几天前,战区联勤部副部长兼卫生部部长马于华专业技术少将在战区党委会议上敲着桌子,对战区副司令员钟不悔空军中将说:“送到后方按照严格程序一对一入殓是人民军队对人民的郑重承诺。如果等到所有手续走完、所有红十字车组到位,很多战士的遗体都会成堆烂在苏花公路上,连哪块骨头是谁的都搞不清楚!这绝不仅仅是战地疫情恶化的问题。无论如何,我们要给烈士亲属们一个交代!”
陆航机群起飞以前,钟不悔空军中将对整装待发的米171飞行员们说:“我以一名空军特级飞行员的身份,今天跟你们讲这话。战场上没有百分之百的事,即便百分之九十九的努力,也有可能葬送在百分之一的坏运气手里,但有一点我非常确定,不管运不运烈士的遗体,我们陆军的直升机到了花莲,卸完弹药,总是要返航的。一样的气候、一样的航线、一样的机组,几十吨弹药都运得了,几百名烈士就运不了吗?我可以代表空军护航机群向你们保证,只要你们能够安全抵达花莲,就一定能够安全返航,一个不少!”

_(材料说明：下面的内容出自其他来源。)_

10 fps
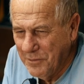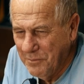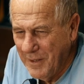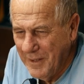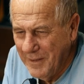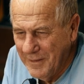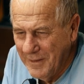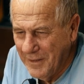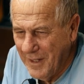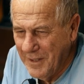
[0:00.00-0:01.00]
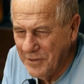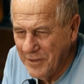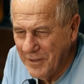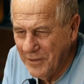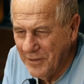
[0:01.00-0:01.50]
than me, guys
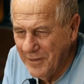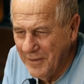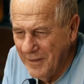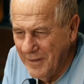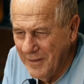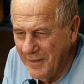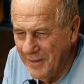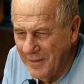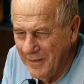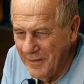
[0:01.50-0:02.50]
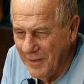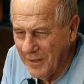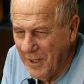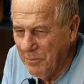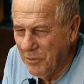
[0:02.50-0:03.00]
that could, a
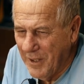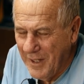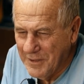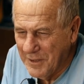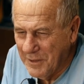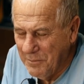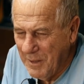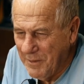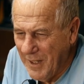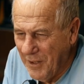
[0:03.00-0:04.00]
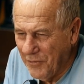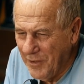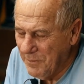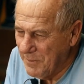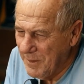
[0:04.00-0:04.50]
couple guys that could maybe
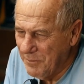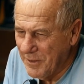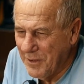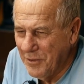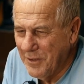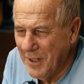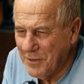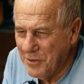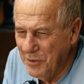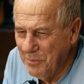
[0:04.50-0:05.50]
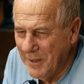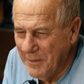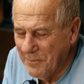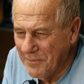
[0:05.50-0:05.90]
outthink me, but they couldn't outshoot me.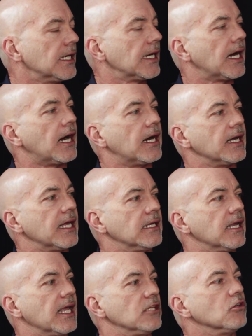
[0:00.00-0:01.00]
Uh,
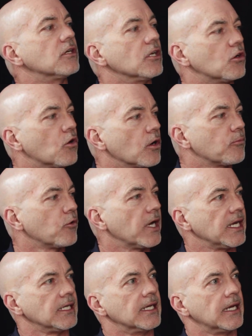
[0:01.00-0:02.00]
and, and you can
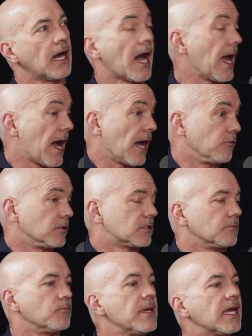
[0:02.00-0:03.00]
incorporate, I, I would
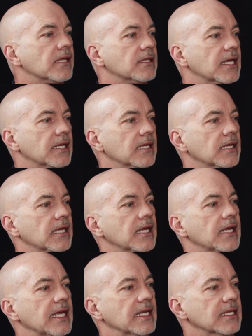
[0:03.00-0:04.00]
submit that
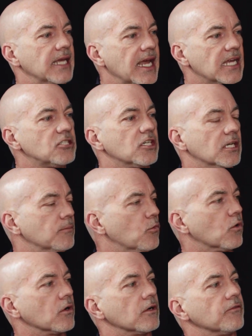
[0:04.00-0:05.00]
engaging in
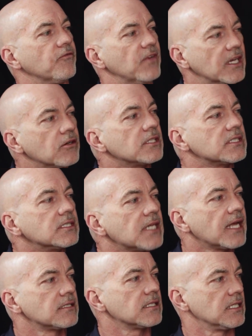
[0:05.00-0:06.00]
more vigorous
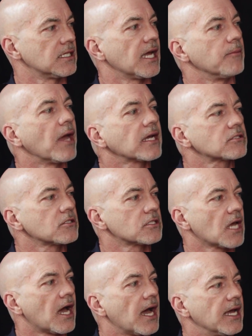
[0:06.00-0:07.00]
intensity type
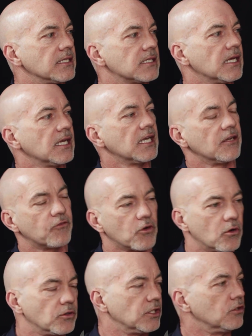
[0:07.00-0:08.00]
exercise, if you're
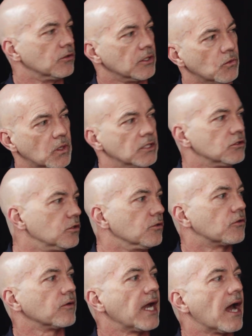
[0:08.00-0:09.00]
only doing one, two,
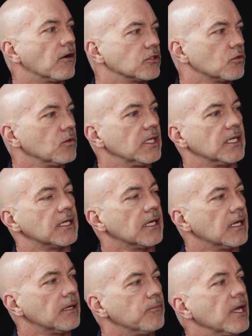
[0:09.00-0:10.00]
three hours a week,
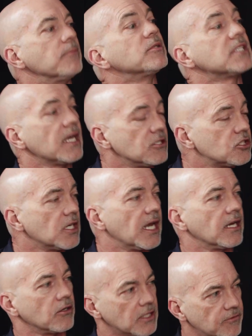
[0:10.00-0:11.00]
may
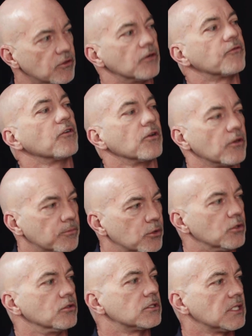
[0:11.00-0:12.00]
potentiate or give you a further
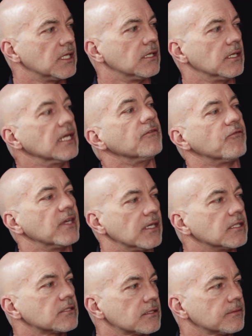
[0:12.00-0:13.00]
boost in in
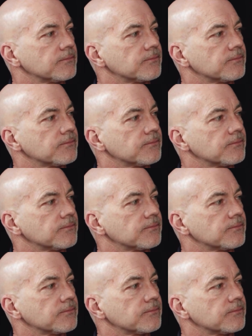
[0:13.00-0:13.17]
fitness.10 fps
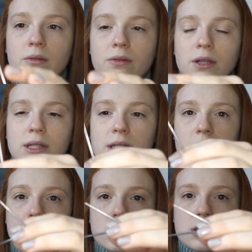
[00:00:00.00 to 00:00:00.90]
front
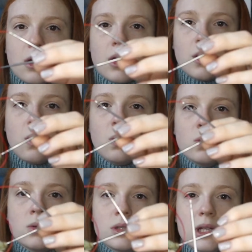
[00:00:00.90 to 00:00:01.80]
stitches on
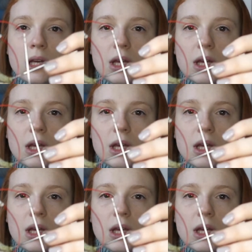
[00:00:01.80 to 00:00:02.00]
holdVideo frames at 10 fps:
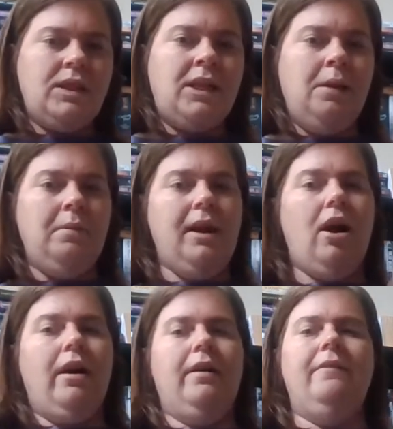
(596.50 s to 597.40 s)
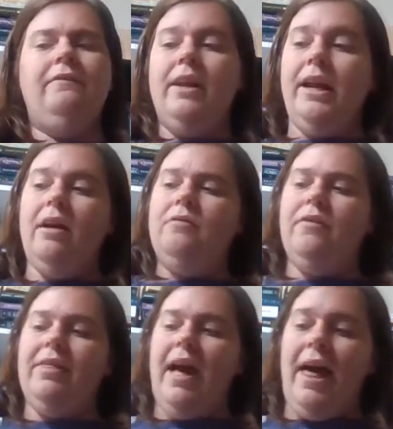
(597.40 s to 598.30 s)
TBR video
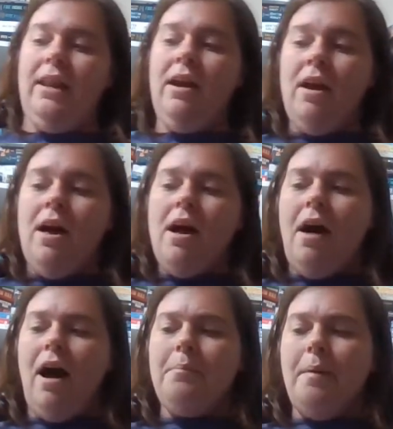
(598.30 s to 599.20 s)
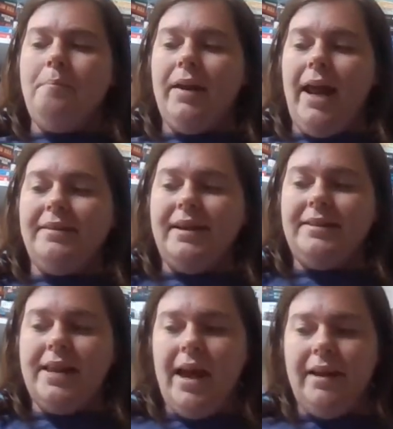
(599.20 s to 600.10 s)
for that. Um, but as I
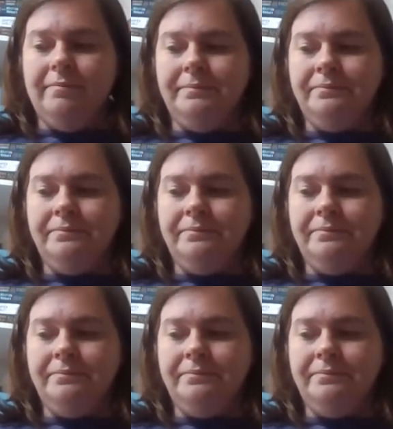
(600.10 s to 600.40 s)
said,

“一个不少”是战区空军司令员对每一名陆航飞行员的保证,也是每一名陆航飞行员对烈士的承诺。
死,对飞行员来说很容易,两手松开、眼晴一闭,一阵热血冲头的晕眩感之后,昏沉沉中,不知什么时候就见到marx了,一了百了。但飞机那些已经死掉的人基本上是中弹而死的,不用想像都能知道,他们死的时候有多么痛苦。活着的人唯一能做的,就是把这些痛苦中死去的曾经的战友带回去,安放在春暖花开的地方。